Security and Authentication

jmap deployments rely on transport-layer security provided by Transport Layer Security implementations and certificate authorities including Let’s Encrypt and long-established vendors. For authentication, jmap interoperates with standards such as OAuth 2.0 and can use mechanisms compatible with SASL frameworks found in Dovecot and Cyrus IMAP Project ecosystems. Authorization and scope management practices reflect patterns used by GitHub and Google APIs to permit fine-grained access to mailboxes, calendars, and contacts. Server operators often integrate with identity providers like Okta, Microsoft Azure Active Directory, or Google Identity Platform to centralize credentials and apply enterprise policy. Security considerations also cover rate-limiting, anti-spam frameworks pioneered by organizations like SpamAssassin and abuse detection techniques employed by large providers such as Yahoo!.

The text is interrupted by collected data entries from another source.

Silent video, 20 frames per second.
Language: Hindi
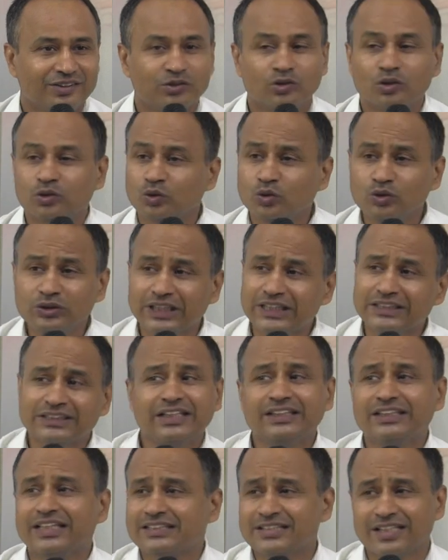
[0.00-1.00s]
तो दूध के
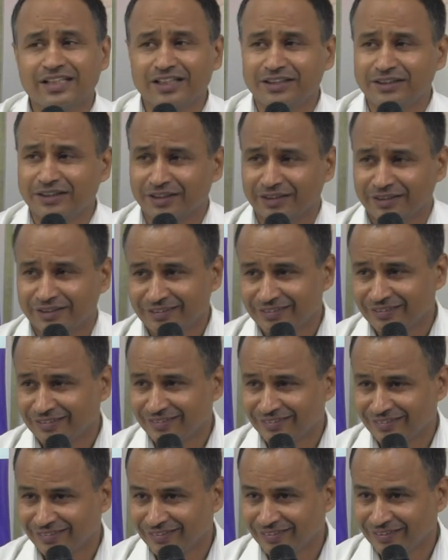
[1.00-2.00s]
साथ ऐसा नहीं है
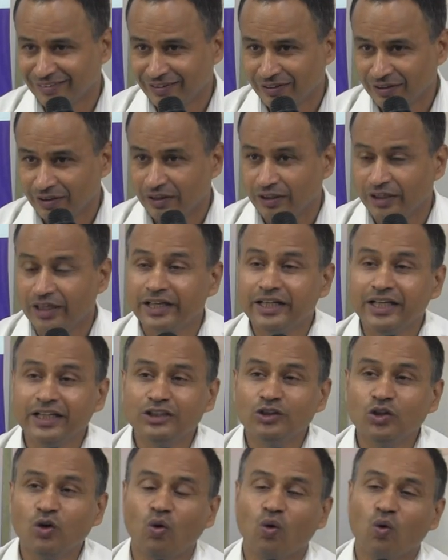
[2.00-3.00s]

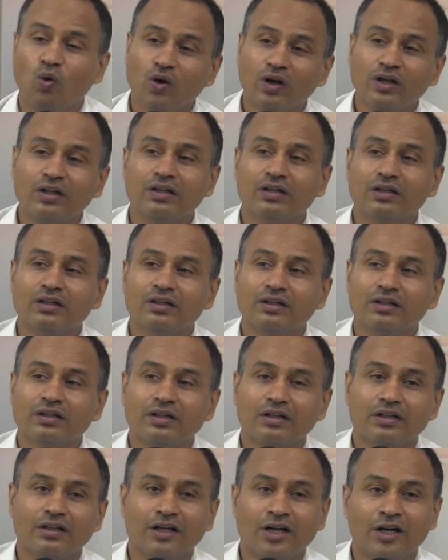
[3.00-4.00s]
लेकिन जो और
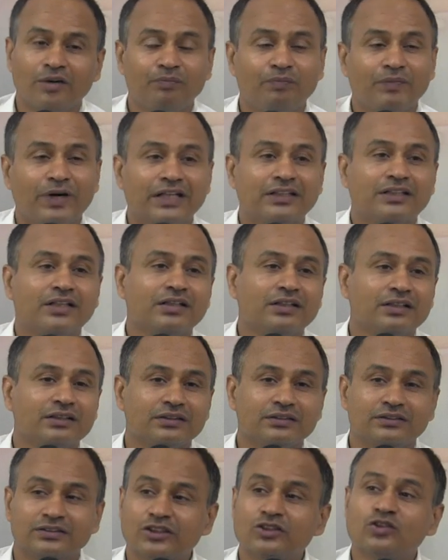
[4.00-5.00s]
हम मादक
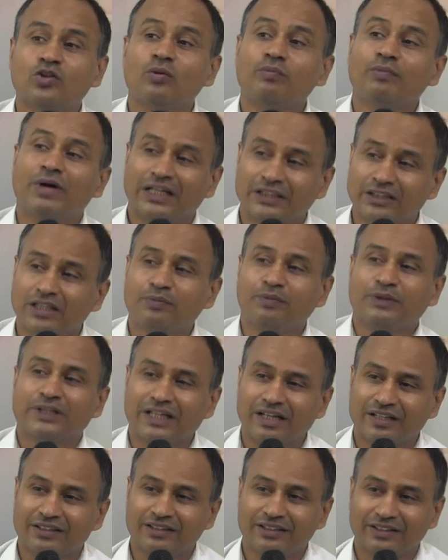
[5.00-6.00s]
जिसको मादक
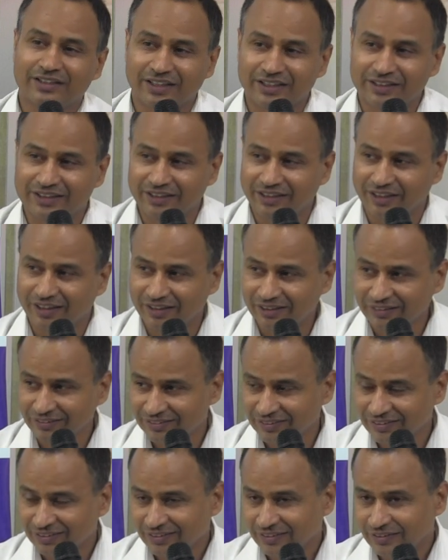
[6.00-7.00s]
पदार्थ ही कह दिया
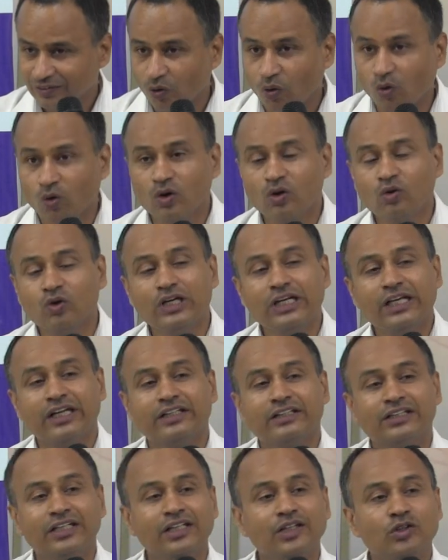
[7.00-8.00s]
और कोई
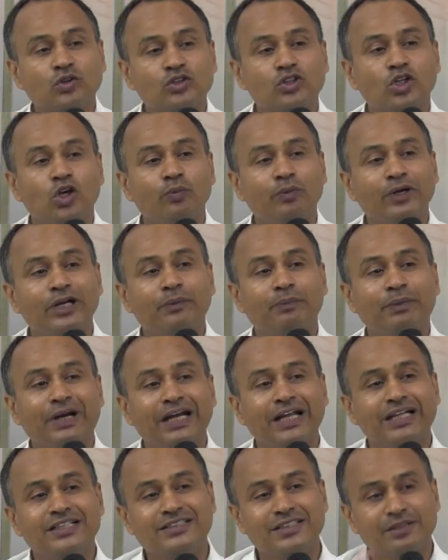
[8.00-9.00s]
लेते हैं तो उसके ऊपर
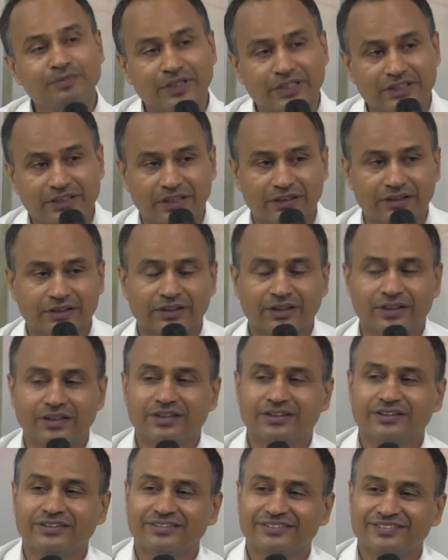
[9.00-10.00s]
डिपेंडेंसी बढ़ जाती
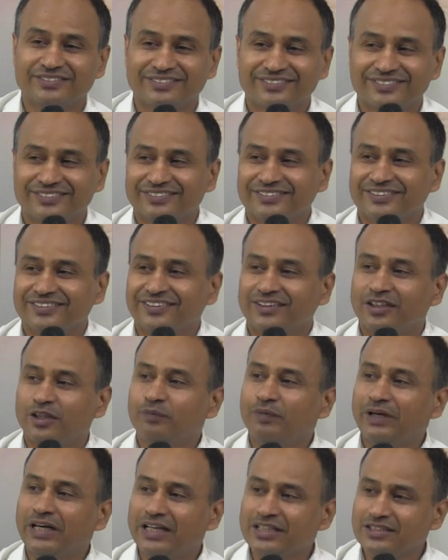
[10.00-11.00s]
है
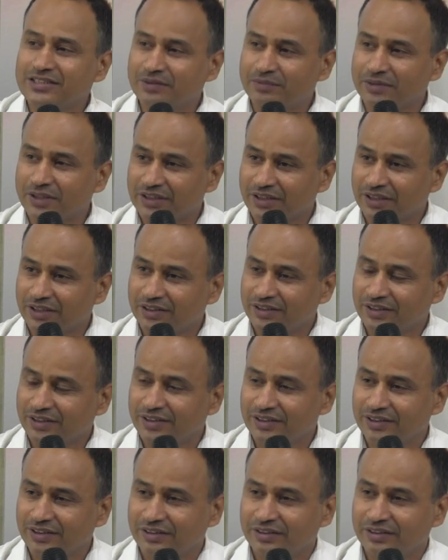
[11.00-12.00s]
डिपेंडेंसी बढ़ जाती है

Performance and Scalability

jmap’s batch-oriented design reduces round trips compared with legacy protocols, enabling high-throughput synchronization strategies similar to those used by large-scale services at Google and Facebook. Implementations can cache state tokens and leverage search backends like Apache Lucene or Elasticsearch to serve queries efficiently. Scalability patterns draw on load-balancing and microservice topologies popularized by Netflix and Amazon Web Services, with deployments often using reverse proxies and edge delivery from Cloudflare or Akamai Technologies. Real-world deployments report improvements in sync latency and resource utilization when compared to IMAP in mobile and web scenarios, particularly when combined with HTTP/2 or QUIC transports.